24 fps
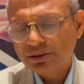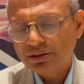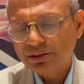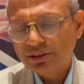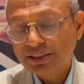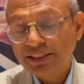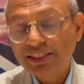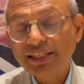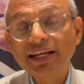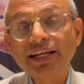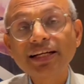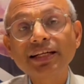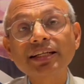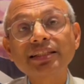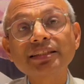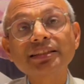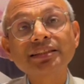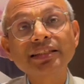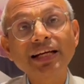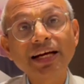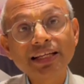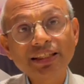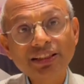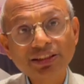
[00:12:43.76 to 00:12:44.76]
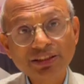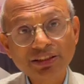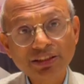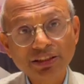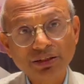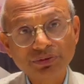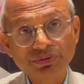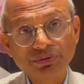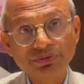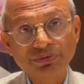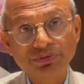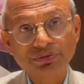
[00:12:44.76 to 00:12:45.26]
create a science
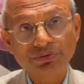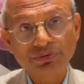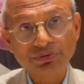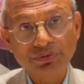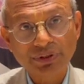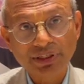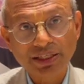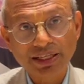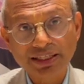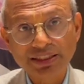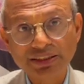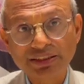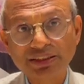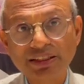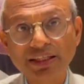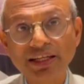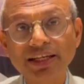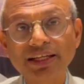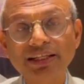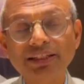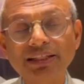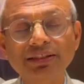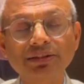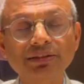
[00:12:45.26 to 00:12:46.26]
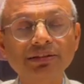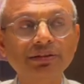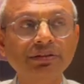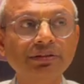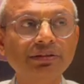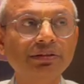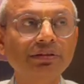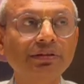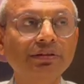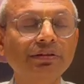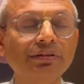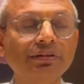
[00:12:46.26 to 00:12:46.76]
of landslide
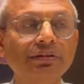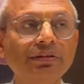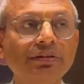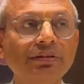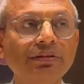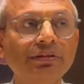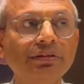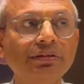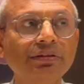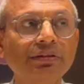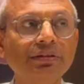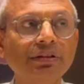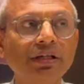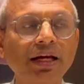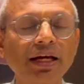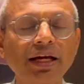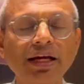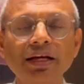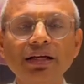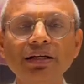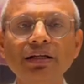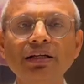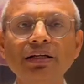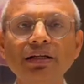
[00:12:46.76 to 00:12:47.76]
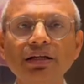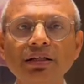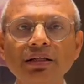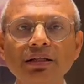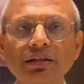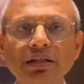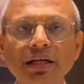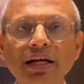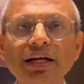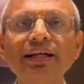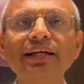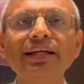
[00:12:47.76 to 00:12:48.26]

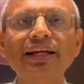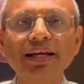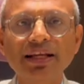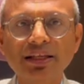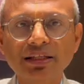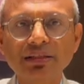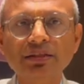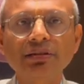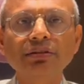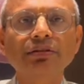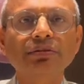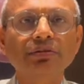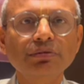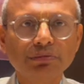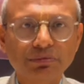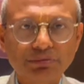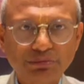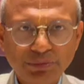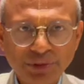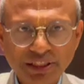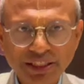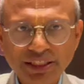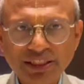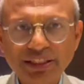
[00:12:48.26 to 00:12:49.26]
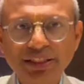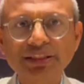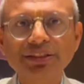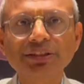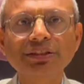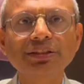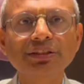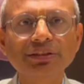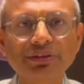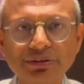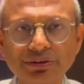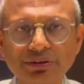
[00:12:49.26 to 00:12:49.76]
and take
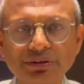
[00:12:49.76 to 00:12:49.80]
mitigation,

_ _ _ _ _ _ _

Task instructions → Only an exact copy of the records counts as an answer. Leave out the images.

Exercise solution →
24 fps
[00:12:43.76 to 00:12:44.76]
[00:12:44.76 to 00:12:45.26]
create a science
[00:12:45.26 to 00:12:46.26]
[00:12:46.26 to 00:12:46.76]
of landslide
[00:12:46.76 to 00:12:47.76]
[00:12:47.76 to 00:12:48.26]

[00:12:48.26 to 00:12:49.26]
[00:12:49.26 to 00:12:49.76]
and take
[00:12:49.76 to 00:12:49.80]
mitigation,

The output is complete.